In 2010, we spent approximately $280.1 million on drilling capital expenditures, which represents a 381% increase from that in 2009. The increase was a result of our limited drilling activity during the first half of 2009 as a result of the global financial recession that severely depressed commodity prices. As economic conditions improved, we issued equity in October 2009 and April 2010 to increase our operated drilling activity in the Williston Basin to four operated drilling rigs by year-end 2009 and to seven operated drilling rigs by year-end 2010. This increase in our operated drilling rig count resulted in higher levels of drilling capital expenditures during 2010. In 2010, we spent approximately $113.5 million on land, prior to proceeds from asset sales, which represents a 1,002% increase from that in 2009. Our higher level of land expenditures was primarily driven by the acquisition of approximately 81,725 net acres in the Williston Basin during 2010. In 2010, we spent approximately $33.2 million on support infrastructure, which includes oil, natural gas, produced water and fresh water gathering lines primarily in Williams and Mountrail Counties, North Dakota.
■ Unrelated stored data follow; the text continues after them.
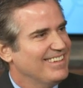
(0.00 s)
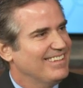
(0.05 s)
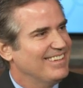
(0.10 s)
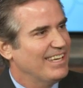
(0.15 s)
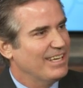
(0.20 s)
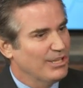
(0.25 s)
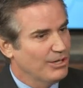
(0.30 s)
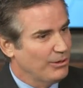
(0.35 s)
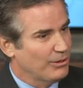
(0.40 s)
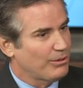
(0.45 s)
They
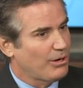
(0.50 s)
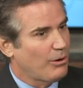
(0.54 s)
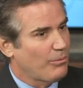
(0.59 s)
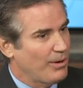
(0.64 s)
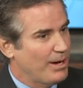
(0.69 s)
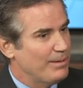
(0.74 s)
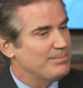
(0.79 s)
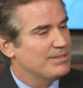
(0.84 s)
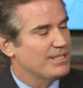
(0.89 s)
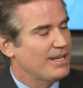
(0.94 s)
can go to our
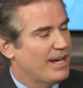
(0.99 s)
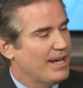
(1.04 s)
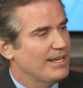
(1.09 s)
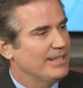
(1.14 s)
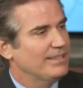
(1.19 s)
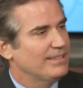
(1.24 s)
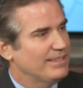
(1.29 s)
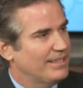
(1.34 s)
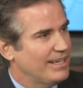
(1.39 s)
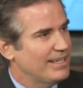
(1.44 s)
website
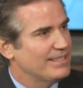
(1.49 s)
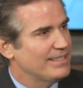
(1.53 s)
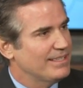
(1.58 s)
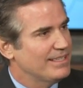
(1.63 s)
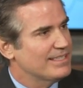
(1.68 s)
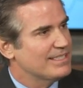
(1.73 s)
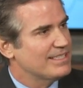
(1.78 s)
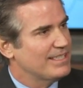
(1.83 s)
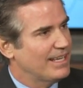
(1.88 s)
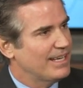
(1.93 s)
at
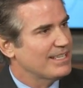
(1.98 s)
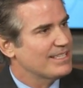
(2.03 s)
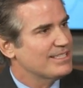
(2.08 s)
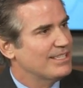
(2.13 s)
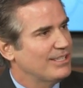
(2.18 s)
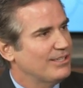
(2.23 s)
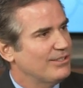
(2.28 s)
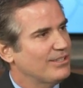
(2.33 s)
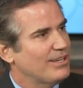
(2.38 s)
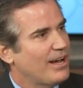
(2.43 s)

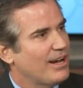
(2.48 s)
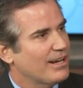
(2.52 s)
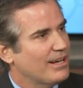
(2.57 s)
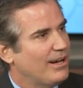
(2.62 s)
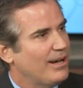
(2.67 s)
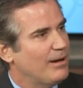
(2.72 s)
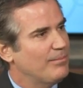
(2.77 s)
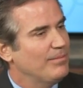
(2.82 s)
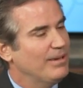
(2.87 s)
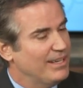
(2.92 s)

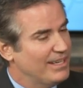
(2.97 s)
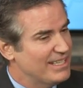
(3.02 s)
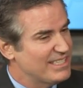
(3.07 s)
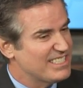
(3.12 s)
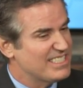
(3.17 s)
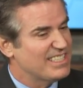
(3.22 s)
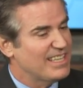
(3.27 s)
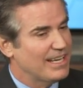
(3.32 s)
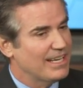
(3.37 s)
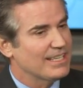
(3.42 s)
theaestheticscenter.com,
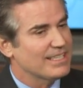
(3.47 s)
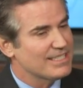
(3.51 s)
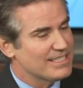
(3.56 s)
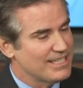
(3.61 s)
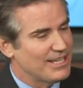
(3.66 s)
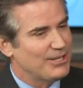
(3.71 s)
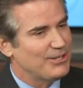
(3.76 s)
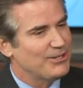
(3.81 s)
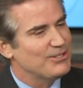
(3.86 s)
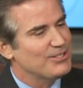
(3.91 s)

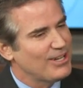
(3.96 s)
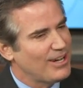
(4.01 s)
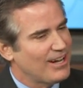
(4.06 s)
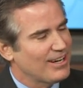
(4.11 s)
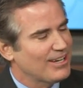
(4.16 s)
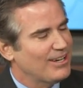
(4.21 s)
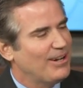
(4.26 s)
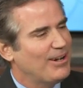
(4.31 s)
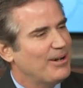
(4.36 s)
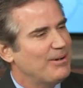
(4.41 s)

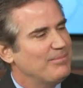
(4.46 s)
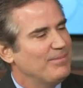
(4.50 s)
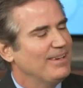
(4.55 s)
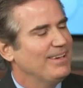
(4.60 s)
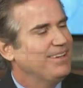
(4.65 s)
aestheticscenter.com,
We also drilled two water disposal wells and began construction on a regional office in Williston, North Dakota. These expenditures were incurred in order to more effectively and efficiently manage our rapidly growing operations in the Williston Basin. In earlier periods, we did not incur material support infrastructure costs.
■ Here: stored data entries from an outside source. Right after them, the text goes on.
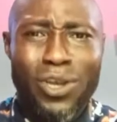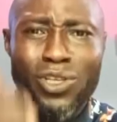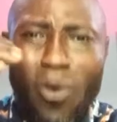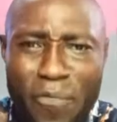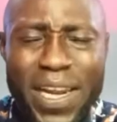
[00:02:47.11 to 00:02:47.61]

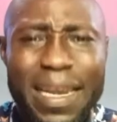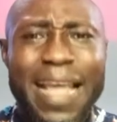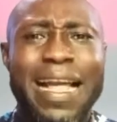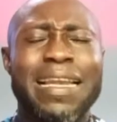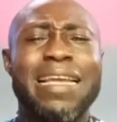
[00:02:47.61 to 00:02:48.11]
suffering
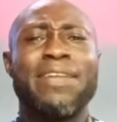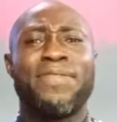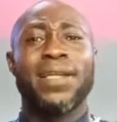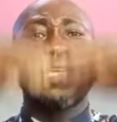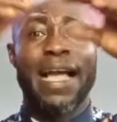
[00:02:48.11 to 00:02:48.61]
like an
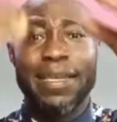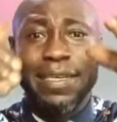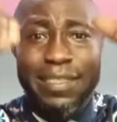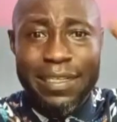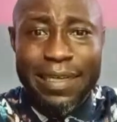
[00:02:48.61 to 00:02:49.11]
elephant
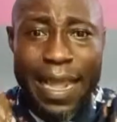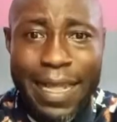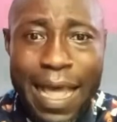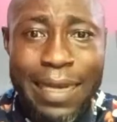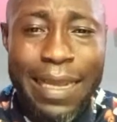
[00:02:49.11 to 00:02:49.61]
and eating
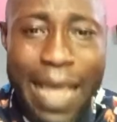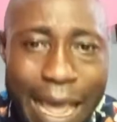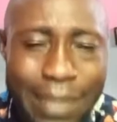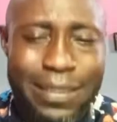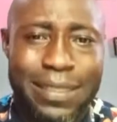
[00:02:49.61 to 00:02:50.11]
like an
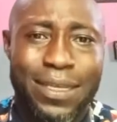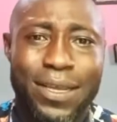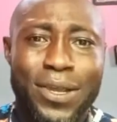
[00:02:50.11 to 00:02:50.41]
ant.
In an effort to retain better control of our project timing, drilling, operational costs and production volumes, we attempt to operate as many of the wells we drill as possible. We operated approximately 29% of the gross wells and 81% of the net wells that we drilled during 2010, as compared with 10% of the gross wells and 17% of the net wells we drilled during 1996. In 2011, we anticipate we will operate an increased number of wells as we currently have seven operated drilling rigs running in the Williston Basin and, subject to commodity price risk, service costs and other factors, anticipate increasing our operated drilling rig count to nine rigs by September 2011. As a result of our increased operational control, wells operated by us constituted 81% of our proved reserves at year-end 2010, as compared to only 5% at year-end 1996.